Does this seem like a sensible way to proceed or am I going about the problem in the wrong way?

+1  A: 

Hello,

If you just want to check that the username is correct, it should be possible when using Mercurial Server because every push is authenticated with a user's ssh key and you will find the key name in the $REMOTE_USER environment variable, so a hook of type pretxncommit (i.e., after changes have been applied) can check that the author name and the key name match and then can reject and rollback the commit if it doesn't.

E.g., if you have the convention of having all the keys stored in paths like: coders/"name"_rsa.pub

then this code should do the check:

if [ "$REMOTE_USER" != "coders/`hg tip --template "{author}\n"`_rsa.pub" ]
   then
      echo "reject msg.." ; exit 1
fi

However, there might be a problem when a user has just pulled changes from an other repository (i.e., commits that were made by other people) and pushes them to your repository with his/her key. Then the hook will reject them even if the usernames were correct in the first commits.. with hg, we can forward changesets between repositories even with a list of various usernames.. But if this is not a case you will encounter then you might try this..

Hope it'll help.

Cheers,
Christophe.

= "It's not my fault that Buttle's heart condition didn't appear on Tuttle's file!" -- Jack (Brazil) =

Christophe Muller
Hi.Thanks for the reply. You're answer has clarified what I'm actually trying to achieve.All I need any hook to do is check whether the committers associated with puash are all members of the LDAP group. As you say, you could have commits from a number of users in your local repository so the remote user isn't really important. Therefore, in any hook I would need to be able to check all the commiters associated with a push and reject if any of those committers are not in the LDAP group.Is it possible to access this information in a pre push hook?Thanks again for the reply. Matt.
Sigmoidal
Are you trying to setup a rights management system? like in svn where you specify who has read rights or wrire rights to what part of the code?
Christophe Muller
Not exactly. I want to ensure there are always sensible committer names associated with a push. Currently only users with an LDAP account can push. I just want to make sure that all the committers associated with that push are also part of this group. I realise this means that anyone can commit as anyone else in the group but I don't see this as a problem.
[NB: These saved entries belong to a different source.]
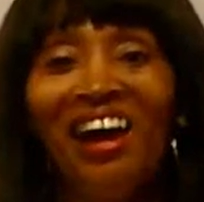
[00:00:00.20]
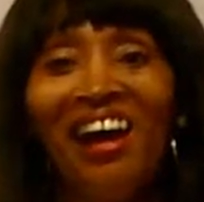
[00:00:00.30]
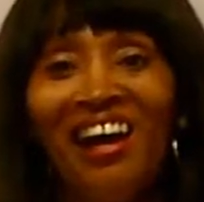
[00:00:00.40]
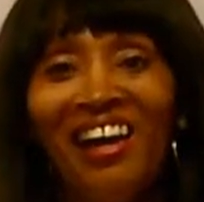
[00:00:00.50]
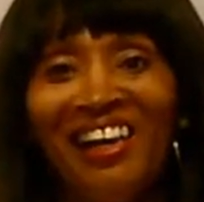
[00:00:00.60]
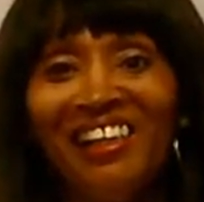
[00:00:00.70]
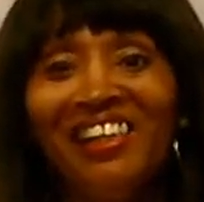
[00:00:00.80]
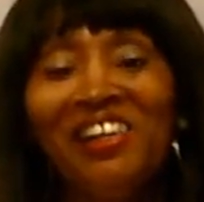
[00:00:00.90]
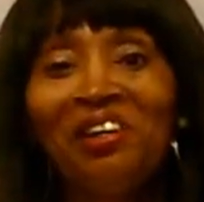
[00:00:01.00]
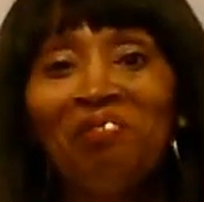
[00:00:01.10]
Hi,
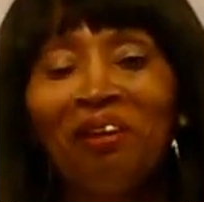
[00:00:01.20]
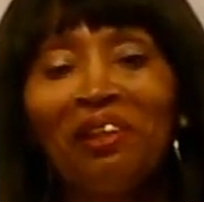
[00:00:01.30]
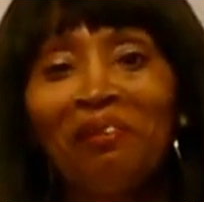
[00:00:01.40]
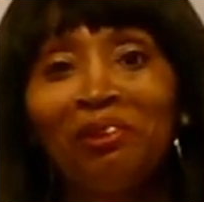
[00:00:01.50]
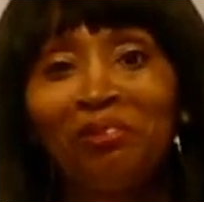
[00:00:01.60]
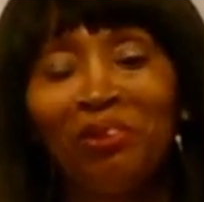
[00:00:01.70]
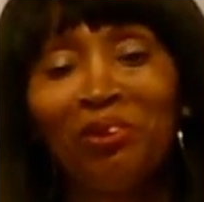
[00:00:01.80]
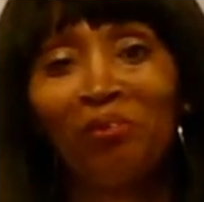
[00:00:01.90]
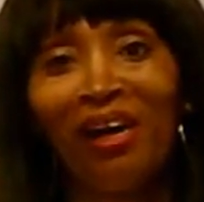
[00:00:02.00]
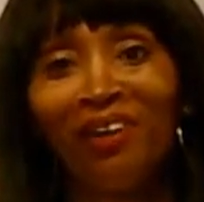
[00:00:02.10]
my name is Rose
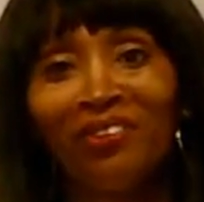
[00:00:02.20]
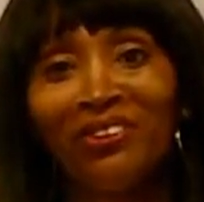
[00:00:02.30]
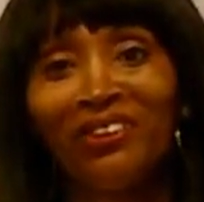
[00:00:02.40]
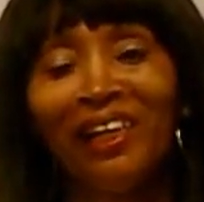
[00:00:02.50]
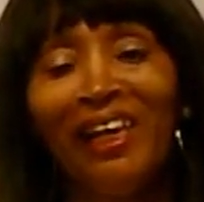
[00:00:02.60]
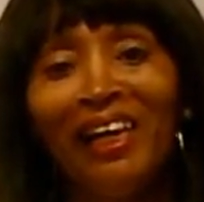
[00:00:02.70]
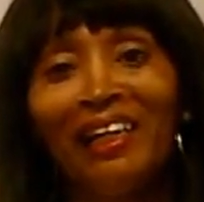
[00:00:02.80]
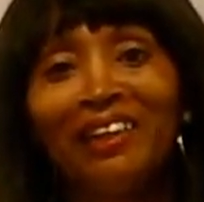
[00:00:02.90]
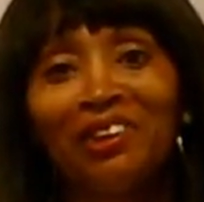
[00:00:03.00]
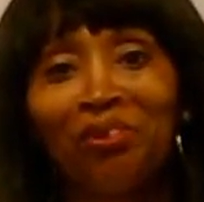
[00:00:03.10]
Wilder, and
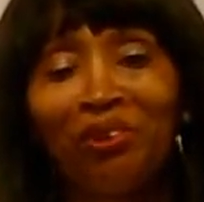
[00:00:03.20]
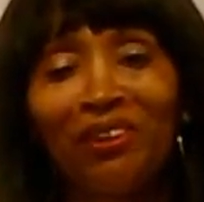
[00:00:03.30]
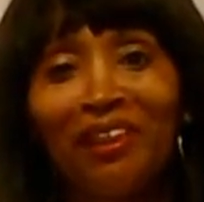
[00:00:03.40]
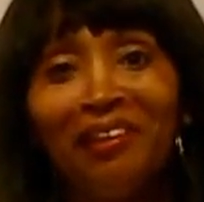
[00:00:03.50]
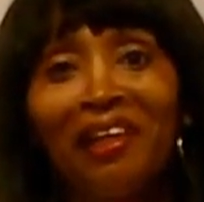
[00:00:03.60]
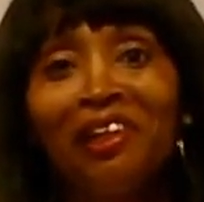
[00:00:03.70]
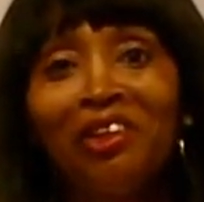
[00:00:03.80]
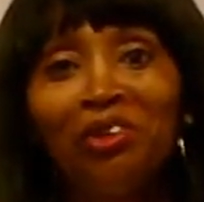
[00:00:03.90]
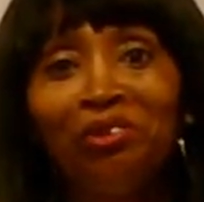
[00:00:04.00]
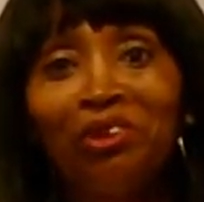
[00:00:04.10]
I just want to say thank
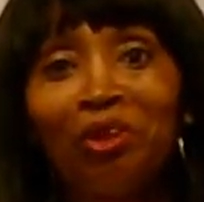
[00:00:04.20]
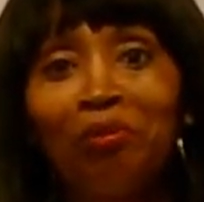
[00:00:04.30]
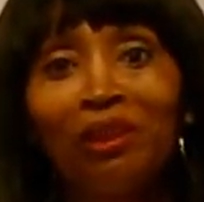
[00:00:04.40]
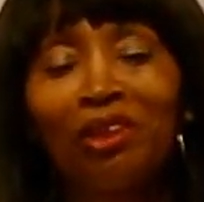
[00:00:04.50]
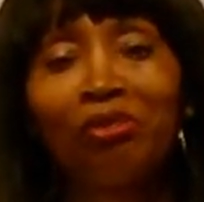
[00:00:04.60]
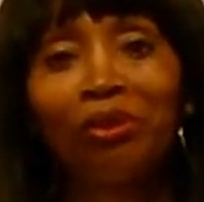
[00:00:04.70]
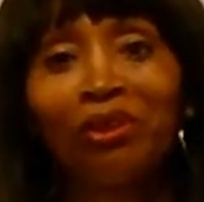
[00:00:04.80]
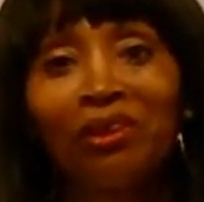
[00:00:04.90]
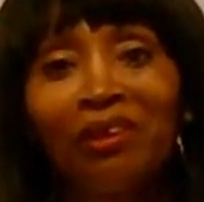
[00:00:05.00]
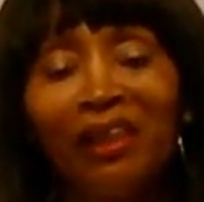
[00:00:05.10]
you so much
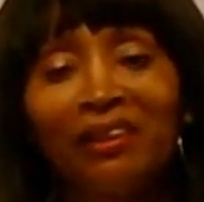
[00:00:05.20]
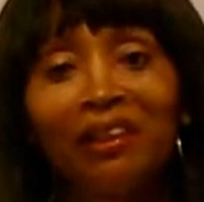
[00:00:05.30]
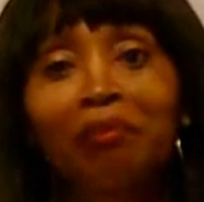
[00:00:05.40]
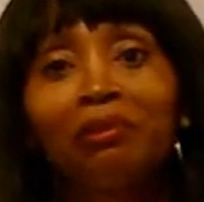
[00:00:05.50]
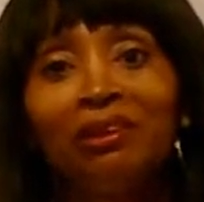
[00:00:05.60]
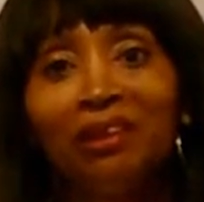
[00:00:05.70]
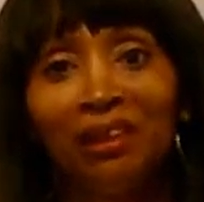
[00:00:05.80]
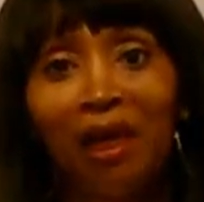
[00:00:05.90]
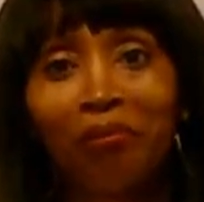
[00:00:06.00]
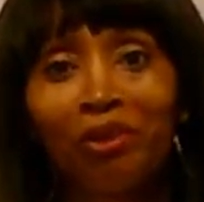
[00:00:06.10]
for accepting
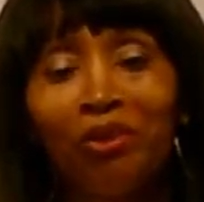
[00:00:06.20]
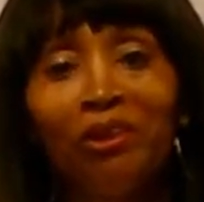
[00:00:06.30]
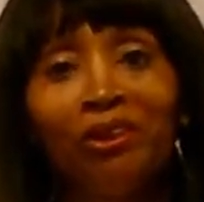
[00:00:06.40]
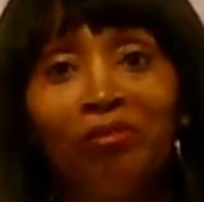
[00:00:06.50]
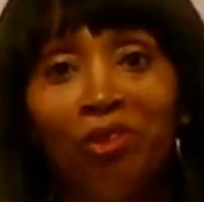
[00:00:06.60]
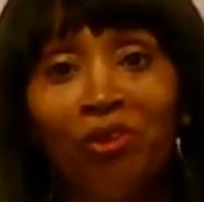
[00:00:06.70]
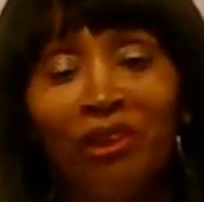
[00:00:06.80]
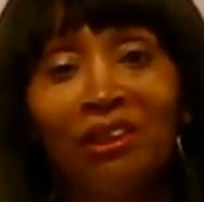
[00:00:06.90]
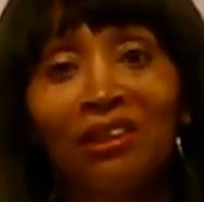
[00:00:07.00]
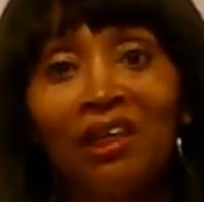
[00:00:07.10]
the opportunity to view
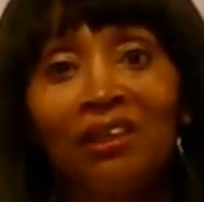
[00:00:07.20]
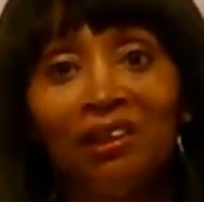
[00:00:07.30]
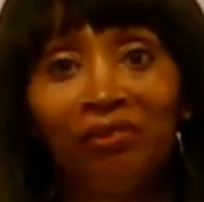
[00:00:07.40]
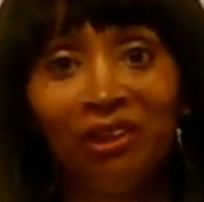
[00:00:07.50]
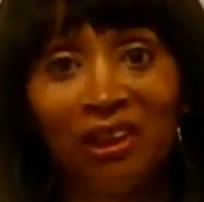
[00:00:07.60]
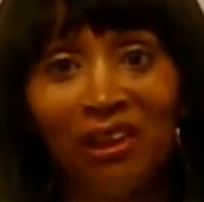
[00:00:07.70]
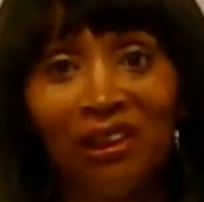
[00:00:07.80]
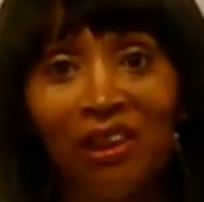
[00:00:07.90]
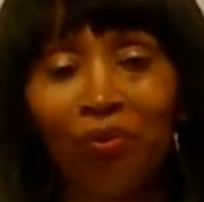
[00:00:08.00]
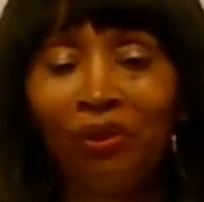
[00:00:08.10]
this DVD
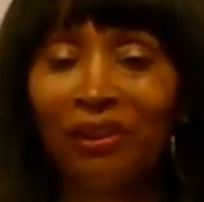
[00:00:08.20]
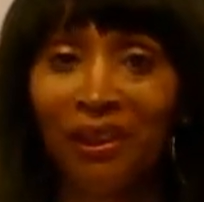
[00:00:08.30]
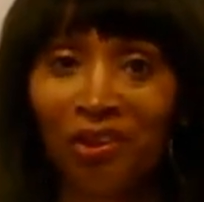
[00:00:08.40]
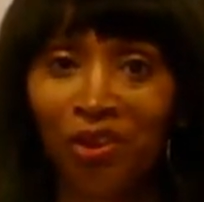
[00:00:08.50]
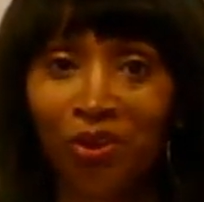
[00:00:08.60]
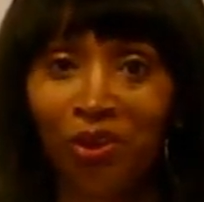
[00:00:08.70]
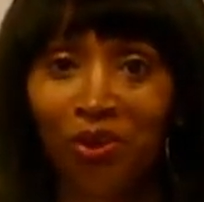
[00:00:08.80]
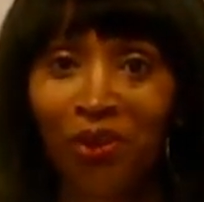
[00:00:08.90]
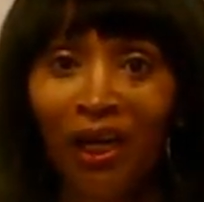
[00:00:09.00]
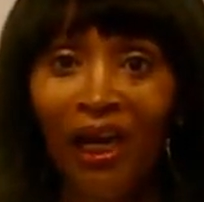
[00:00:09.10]
that we sent to you.
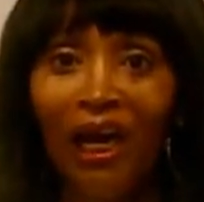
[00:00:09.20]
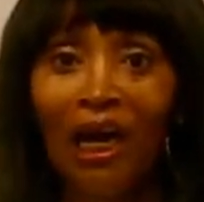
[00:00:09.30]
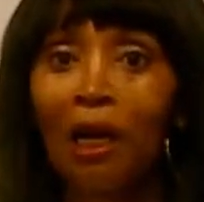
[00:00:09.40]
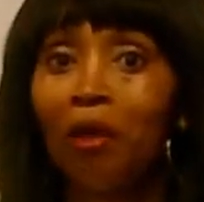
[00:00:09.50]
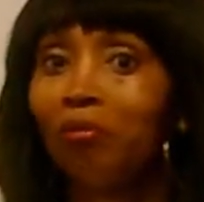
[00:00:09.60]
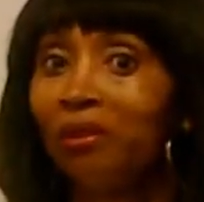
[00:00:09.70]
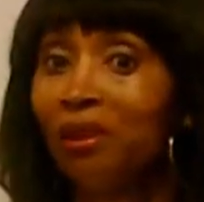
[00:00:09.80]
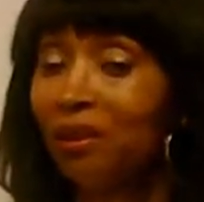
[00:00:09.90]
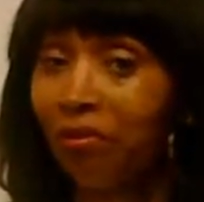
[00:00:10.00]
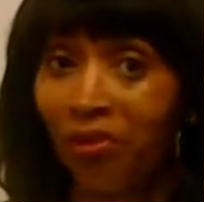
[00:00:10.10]

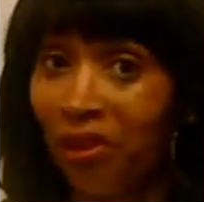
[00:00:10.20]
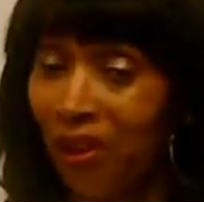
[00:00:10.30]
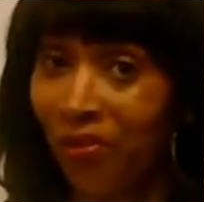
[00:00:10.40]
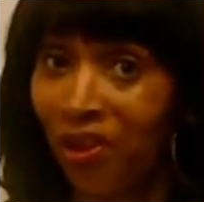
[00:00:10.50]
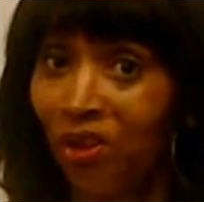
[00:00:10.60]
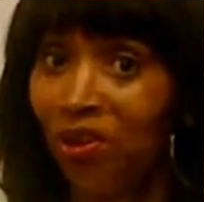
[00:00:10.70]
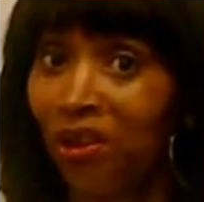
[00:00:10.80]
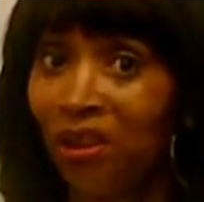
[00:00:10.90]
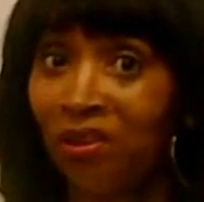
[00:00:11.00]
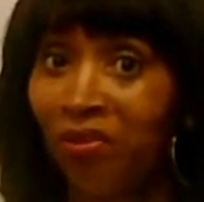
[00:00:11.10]
This DVD
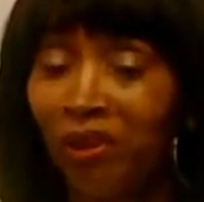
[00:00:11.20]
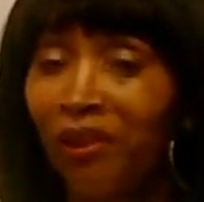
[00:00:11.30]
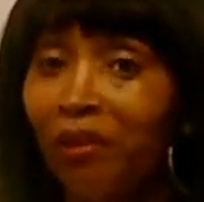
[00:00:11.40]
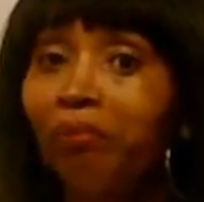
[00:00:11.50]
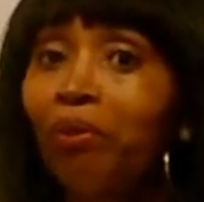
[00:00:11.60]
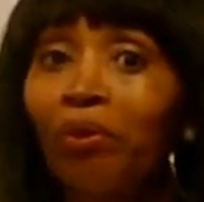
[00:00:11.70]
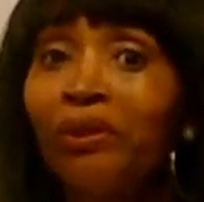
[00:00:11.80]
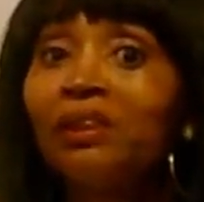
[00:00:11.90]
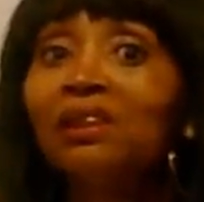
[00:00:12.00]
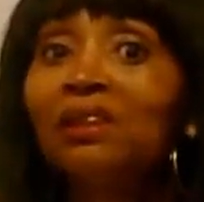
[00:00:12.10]
is very
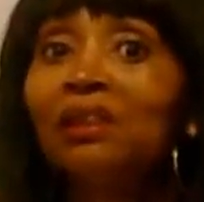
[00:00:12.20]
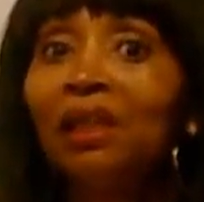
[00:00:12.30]
important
Thanks again. Matt.
Sigmoidal
Then like I suggested above, if the same user commits _and_ push, you can compare hg author (what has been specified at commit time with --user) with either $REMOTE_USER or even $AUTHENTICATED_UID which seems to be set by Apache after LDAP auth. But if you want to allow somebody to push "other committers" work, then it'll be a bit more complex, you need to write a script which will extract the author's name and check that it is in the LDAP group (e.g., by using ldapsearch -h HOST -D BIND_DN -b BASE etc. I am not an LDAP guru so I can't help you very much there.. :-)). Hope it'll help.
Christophe Muller
That's exactly it. I need to pull out all the authers associated with push and then verifiy each against the ldap group. If I can access this information via a hook then I can solve my problem. I'll post if I solve it. Thanks again for the replies.